Les promesses non tenues ont toujours été le talon d’Achille des relations internationales. En effet, alors que les pays africains se retrouvent au pied du mur de la dette, la France promet mais semble regarder ailleurs. C’est dans ce contexte tendu que le sommet Africa Forward, organisé par la France et le Kenya les 11 et 12 mai 2026, prend tout son sens. Pourtant, ces promesses suffiront-elles à changer la donne ?
Un sommet sous haute tension
Il convient de souligner que le sommet Africa Forward ne se déroule pas dans un vide politique. À cela s’ajoute la pression croissante des ONG qui rappellent à Paris son rôle central dans l’architecture de la dette africaine. En effet, les pays africains attendent des mesures concrètes, et pas seulement des discours. Pourtant, le passé a montré que les promesses ne suffisent pas.
L’héritage de la dette
Historiquement, de nombreux pays africains ont hérité de dettes contractées à des taux d’intérêt élevés. Ce fardeau financier continue de peser lourdement sur leurs économies. Les institutions financières internationales, dont la France est un acteur clé, ont souvent été critiquées pour leur manque de flexibilité.

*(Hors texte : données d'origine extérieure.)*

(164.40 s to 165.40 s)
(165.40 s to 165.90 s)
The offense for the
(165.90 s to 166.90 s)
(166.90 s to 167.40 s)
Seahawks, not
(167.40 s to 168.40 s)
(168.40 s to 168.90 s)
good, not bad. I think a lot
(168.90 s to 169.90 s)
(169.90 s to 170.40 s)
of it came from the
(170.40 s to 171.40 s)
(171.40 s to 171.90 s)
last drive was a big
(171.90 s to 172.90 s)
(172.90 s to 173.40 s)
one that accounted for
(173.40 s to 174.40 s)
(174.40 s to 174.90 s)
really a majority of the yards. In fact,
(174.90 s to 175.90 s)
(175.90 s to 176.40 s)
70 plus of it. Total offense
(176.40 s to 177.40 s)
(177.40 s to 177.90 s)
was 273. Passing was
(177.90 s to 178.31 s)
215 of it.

Alors, quelles solutions peuvent être envisagées pour alléger ce fardeau ?
- Remise partielle de la dette
- Rééchelonnement des paiements
- Réduction des taux d’intérêt
La promesse d’un soutien renouvelé
Notons que la France a récemment réitéré son engagement à soutenir les pays africains. Mais la réalité sur le terrain est souvent bien différente. Les engagements financiers doivent être suivis d’actions tangibles. À cela s’ajoute la nécessité d’une transparence accrue dans la gestion des fonds alloués. Pourtant, la méfiance persiste.

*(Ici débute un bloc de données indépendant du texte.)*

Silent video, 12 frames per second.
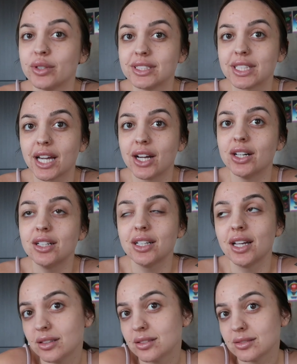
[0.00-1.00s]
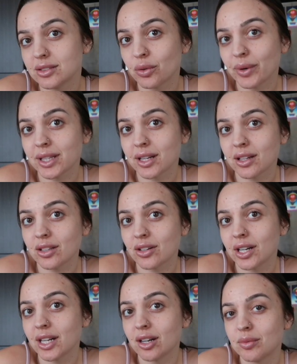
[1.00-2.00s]
ponytail and mm. the way that I look
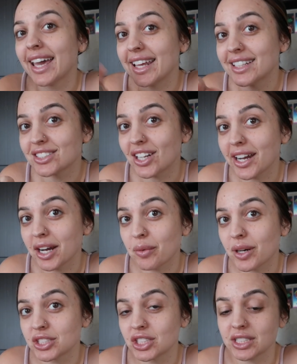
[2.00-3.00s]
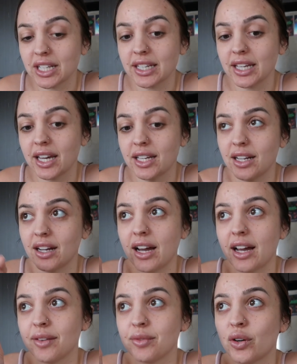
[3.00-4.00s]
right now. It is not hair washing day yet.
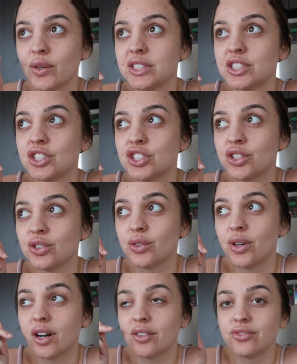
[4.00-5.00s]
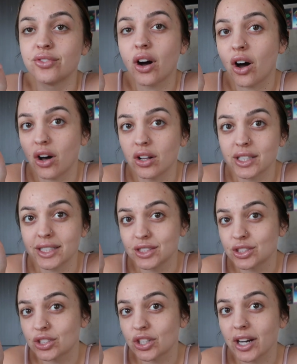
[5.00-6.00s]
I'm going to do a fall
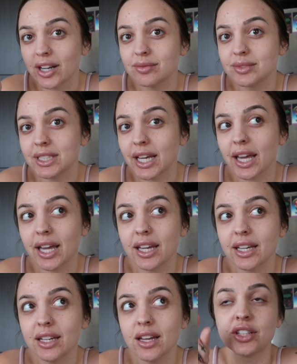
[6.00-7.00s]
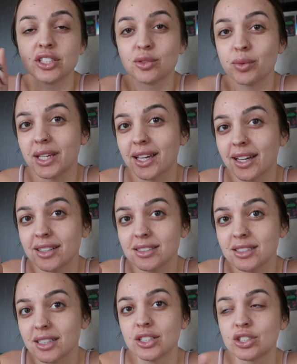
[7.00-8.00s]
Instagram day this
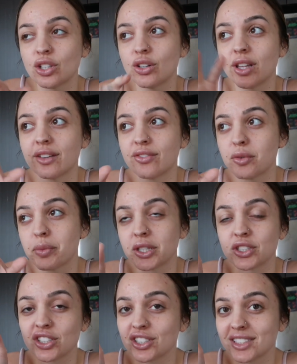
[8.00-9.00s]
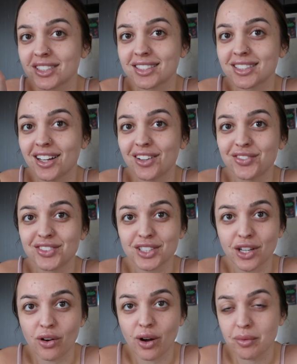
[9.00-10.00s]
weekend. So like for pictures and stuff.
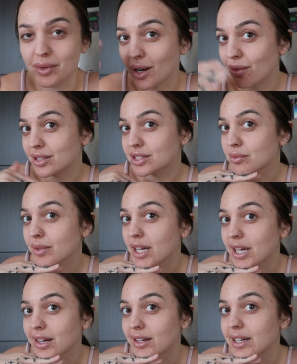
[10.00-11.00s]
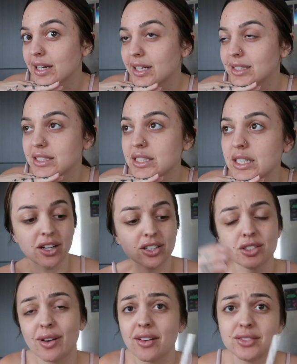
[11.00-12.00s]
So I'm not washing my hair yet. I
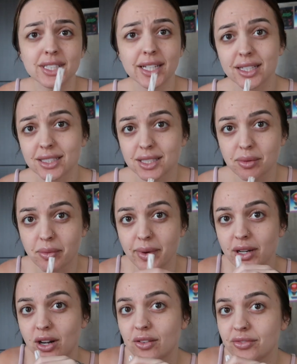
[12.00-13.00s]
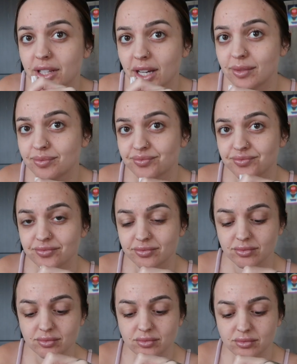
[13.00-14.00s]
also haven't taken a sip of my coffee yet.
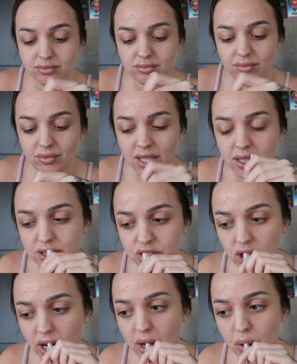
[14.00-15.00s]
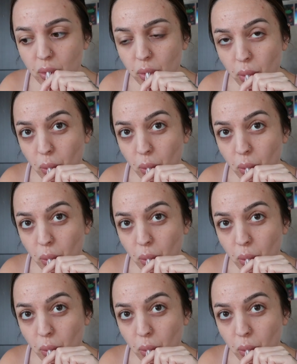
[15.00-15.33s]
Let's try.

Les attentes des pays africains
Les dirigeants africains, eux, ne demandent pas la lune. Ils souhaitent des engagements clairs et réalisables. Il est crucial que les discussions lors du sommet aboutissent à des résultats concrets. Les promesses doivent être tenues, et les actions doivent suivre les paroles. Dans ce contexte, chaque jour compte.

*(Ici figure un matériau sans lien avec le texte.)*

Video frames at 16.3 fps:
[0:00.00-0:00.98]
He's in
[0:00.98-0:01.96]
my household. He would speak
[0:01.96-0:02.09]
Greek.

Conclusion : un appel à l’action
Vous l’aurez compris, les pays africains se trouvent aujourd’hui au pied du mur de la dette, et la France doit agir. Les promesses ne suffisent plus. Il est temps pour Paris de montrer l’exemple en tenant ses engagements et en apportant un véritable soutien. Que les promesses de ce sommet deviennent réalité, voilà le défi à relever.